Managed file operations, e.g. file_copy() / file_move() should not have the option to "take over" an existing file entity. It should be hardcoded to make sure the new URI is unique in database and filesystem. A file entity's URI can change, but the contents of a file entity's file must never change.
Replace constants:
FILE_EXISTS_RENAME, FILE_EXISTS_REPLACE, FILE_EXISTS_ERROR
should be:
FILE_CHECK_EXISTS_FALSE, FILE_CHECK_EXISTS_FS, FILE_CHECK_EXISTS_DB_FS
We do not need FILE_EXISTS_ERROR - code that needs this functionality can check itself.
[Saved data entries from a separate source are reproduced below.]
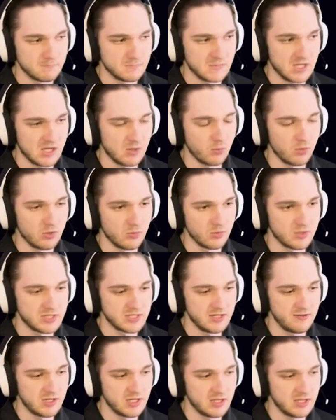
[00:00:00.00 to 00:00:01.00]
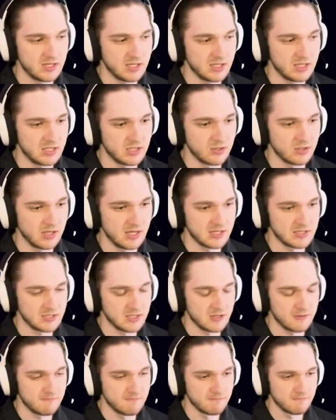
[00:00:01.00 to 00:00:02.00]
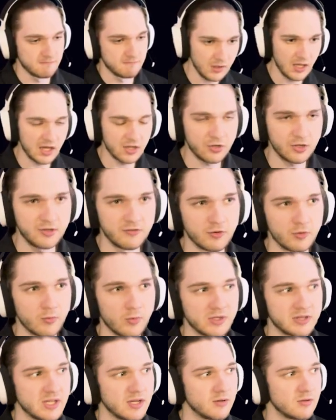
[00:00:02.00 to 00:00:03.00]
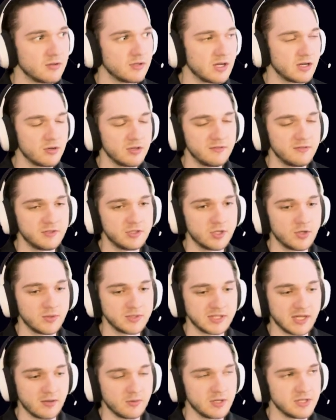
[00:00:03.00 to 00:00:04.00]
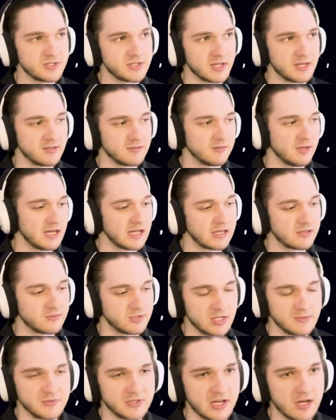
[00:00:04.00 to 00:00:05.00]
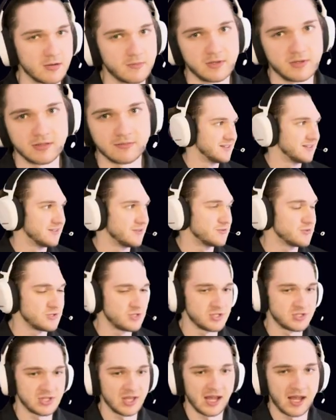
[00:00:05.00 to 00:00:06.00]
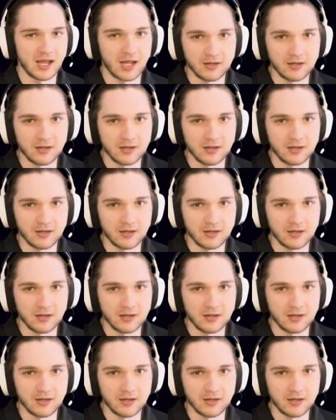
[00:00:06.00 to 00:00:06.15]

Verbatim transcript: Okay, well there wasn't even anything in here last time. I don't even what that I don't even know what that was that like jump scared me. It was just like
The database should be checked for an existing URI before the filesystem as communicating with the filesystem can be very expensive, e.g. it could be in the cloud.
There is no situation where it is necessary to check database for an existing URI but not the filesystem.
Combine file_destination() and file_create_filepath() into file_uri_prepare() - a single function that ensures a URI is suitable for a new file.
Calls to file_valid_uri() just get in the way as it is perfectly valid to pass a filepath instead of a URI.
file_move() shouldn't return an entity as it is just modifying the entity that is passed to it.
file_copy() / file_move() / file_save_data() should set the filename of the resultant entity to the basename of the desired destination (provided it isn't a directory), not the basename of the resultant URI.
Remaining tasks
Review patch.
User interface changes
none
API changes
file_copy(File $source, $destination = NULL, $replace = FILE_EXISTS_RENAME) =>
file_copy(File $file, $destination = NULL)
file_unmanaged_copy($source, $destination = NULL, $replace = FILE_EXISTS_RENAME) =>
file_unmanaged_copy($source, $destination = NULL, $check_exists = FILE_CHECK_EXISTS_FS)
file_destination($destination, $replace) and file_create_filename($basename, $directory) =>
file_uri_prepare($uri, $check_exists = FILE_CHECK_EXISTS_FS)
file_move(File $source, $destination = NULL, $replace = FILE_EXISTS_RENAME) =>
file_move(File $file, $destination = NULL)
file_unmanaged_move($source, $destination = NULL, $replace = FILE_EXISTS_RENAME) =>
file_unmanaged_move($source, $destination = NULL, $check_exists = FILE_CHECK_EXISTS_FS)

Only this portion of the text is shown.